(Collected data)
:::::

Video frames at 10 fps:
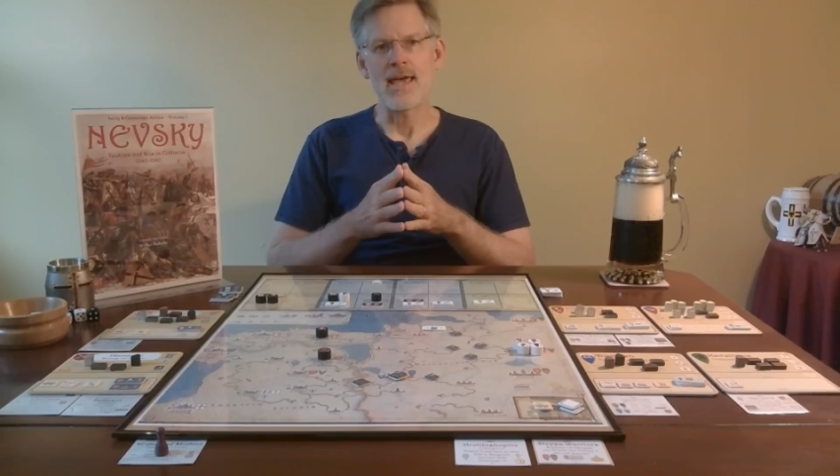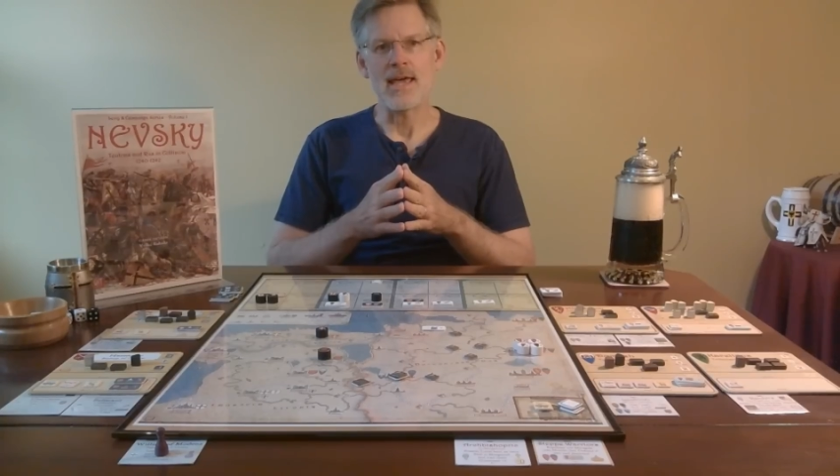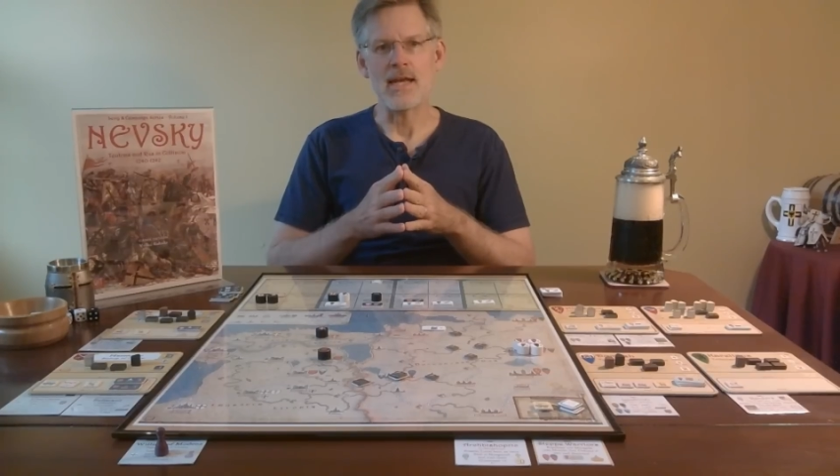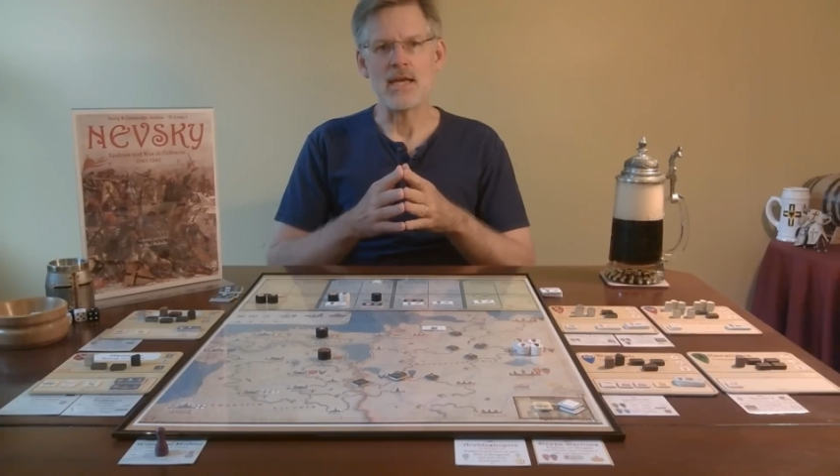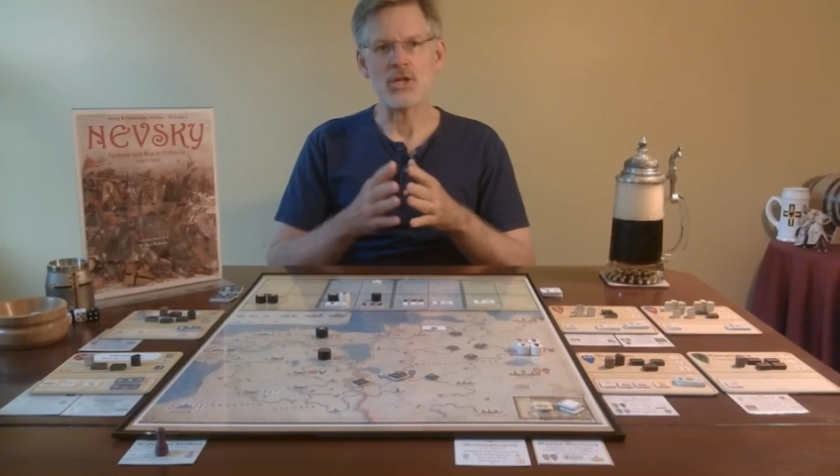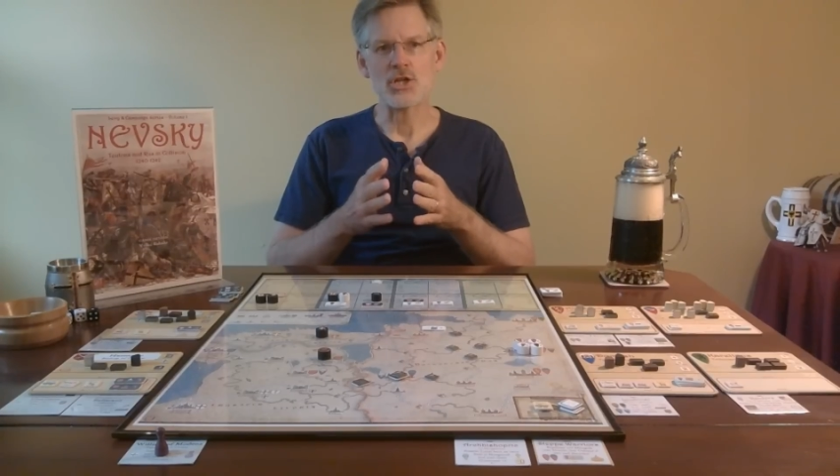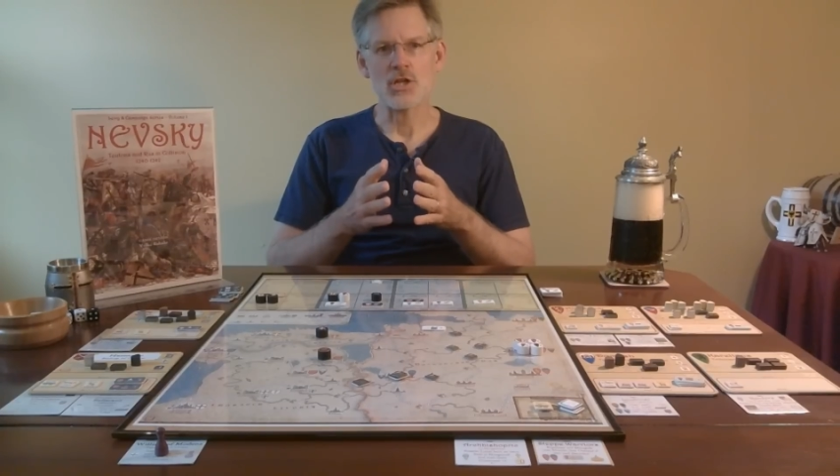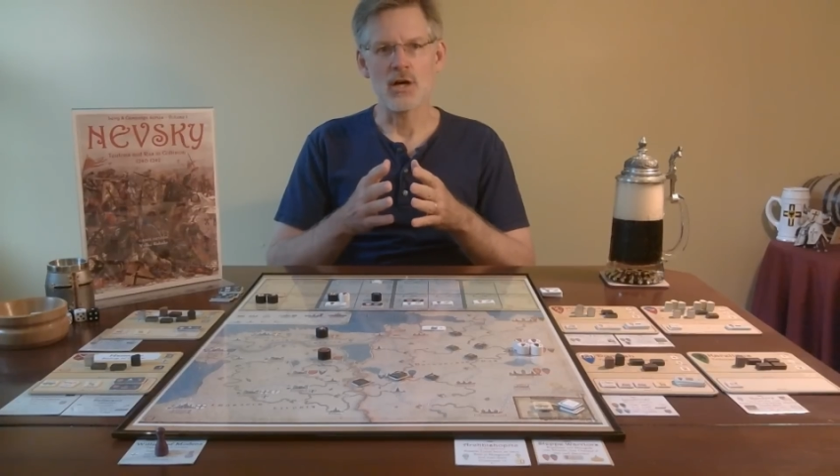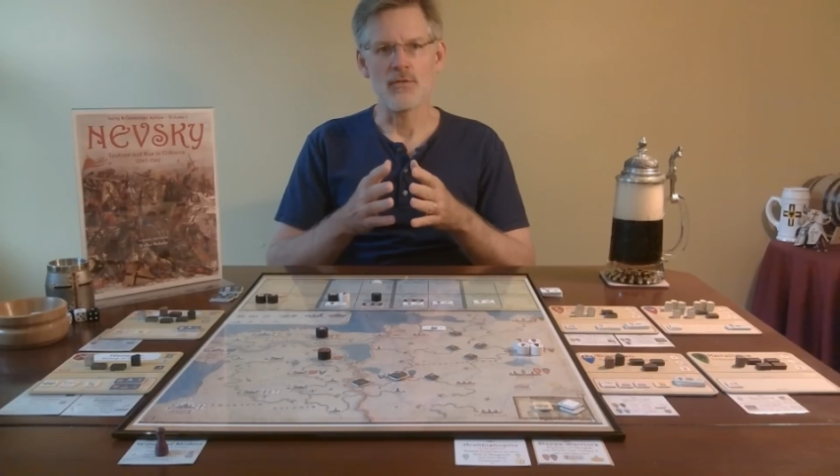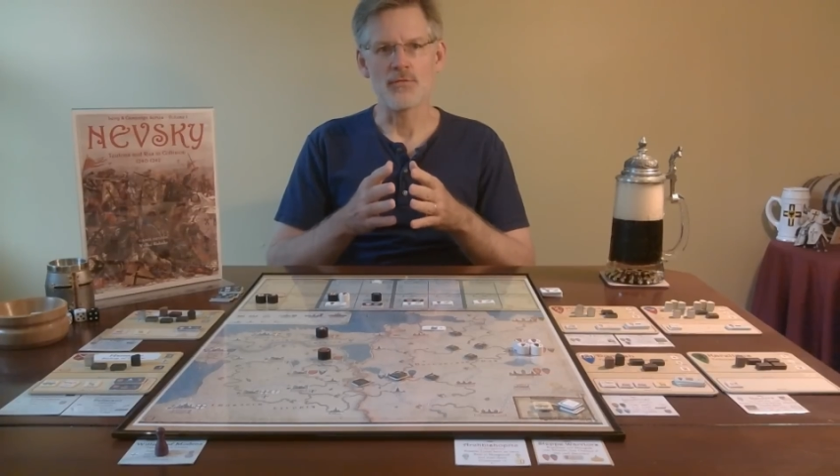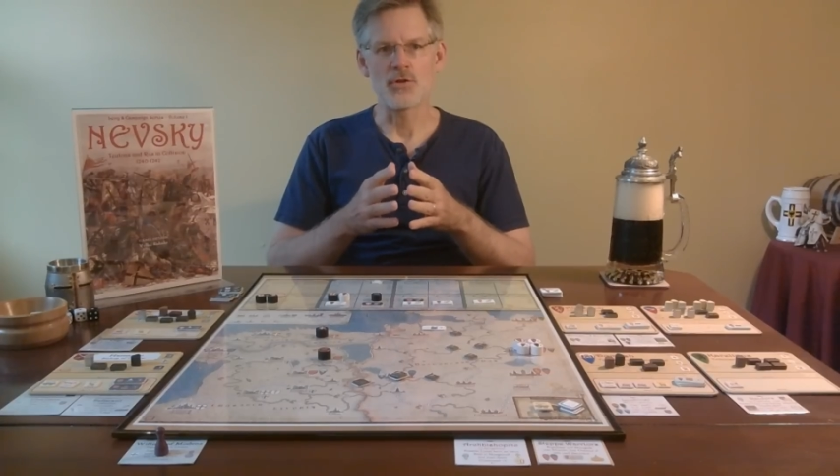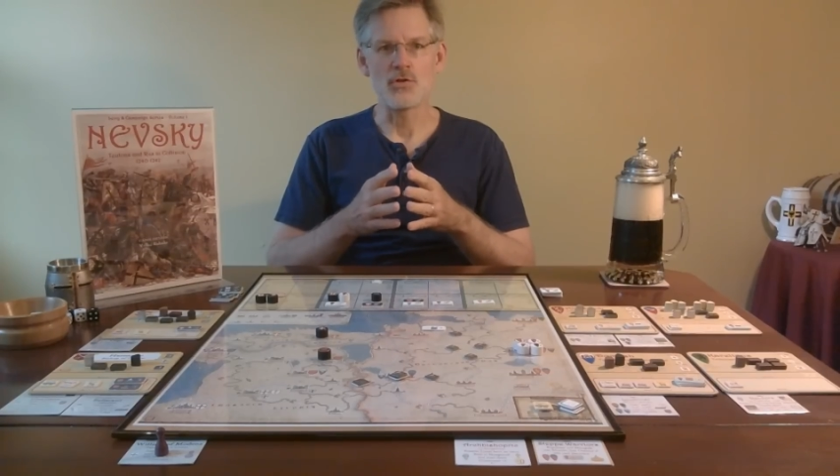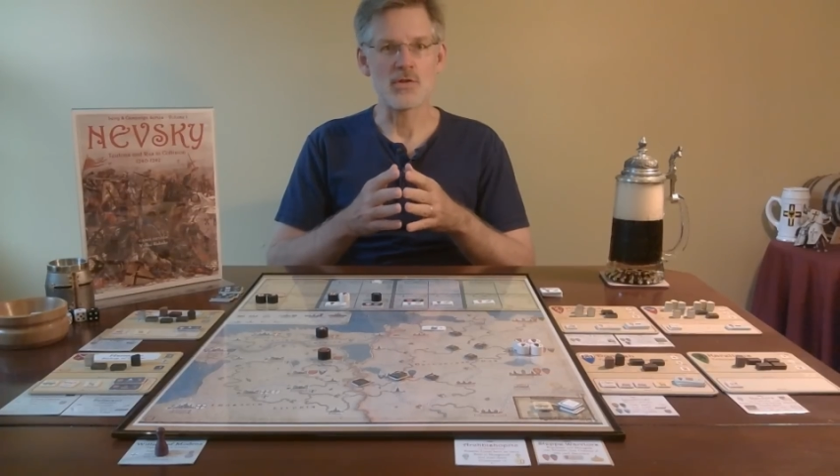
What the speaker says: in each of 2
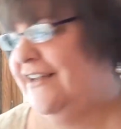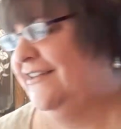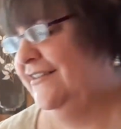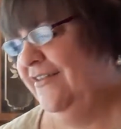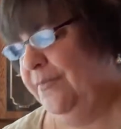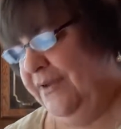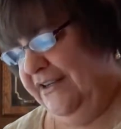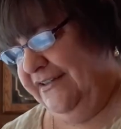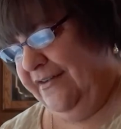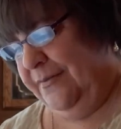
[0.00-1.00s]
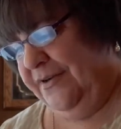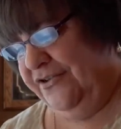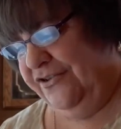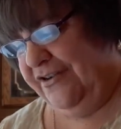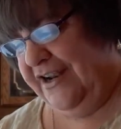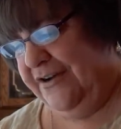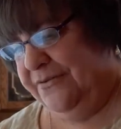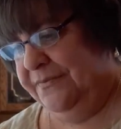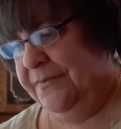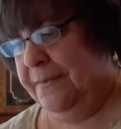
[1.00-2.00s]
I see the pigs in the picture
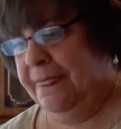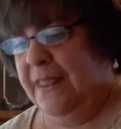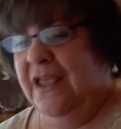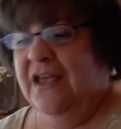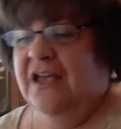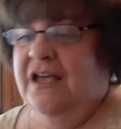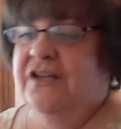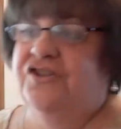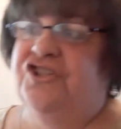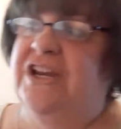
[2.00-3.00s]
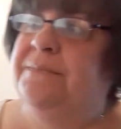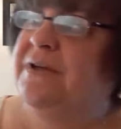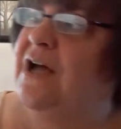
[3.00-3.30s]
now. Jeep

:::::

### GOAL OF THE EXERCISE
You are asked to output the records precisely as they appear, minus any pictures.

### ANSWER AREA
Video frames at 10 fps:
What the speaker says: in each of 2
[0.00-1.00s]
[1.00-2.00s]
I see the pigs in the picture
[2.00-3.00s]
[3.00-3.30s]
now. Jeep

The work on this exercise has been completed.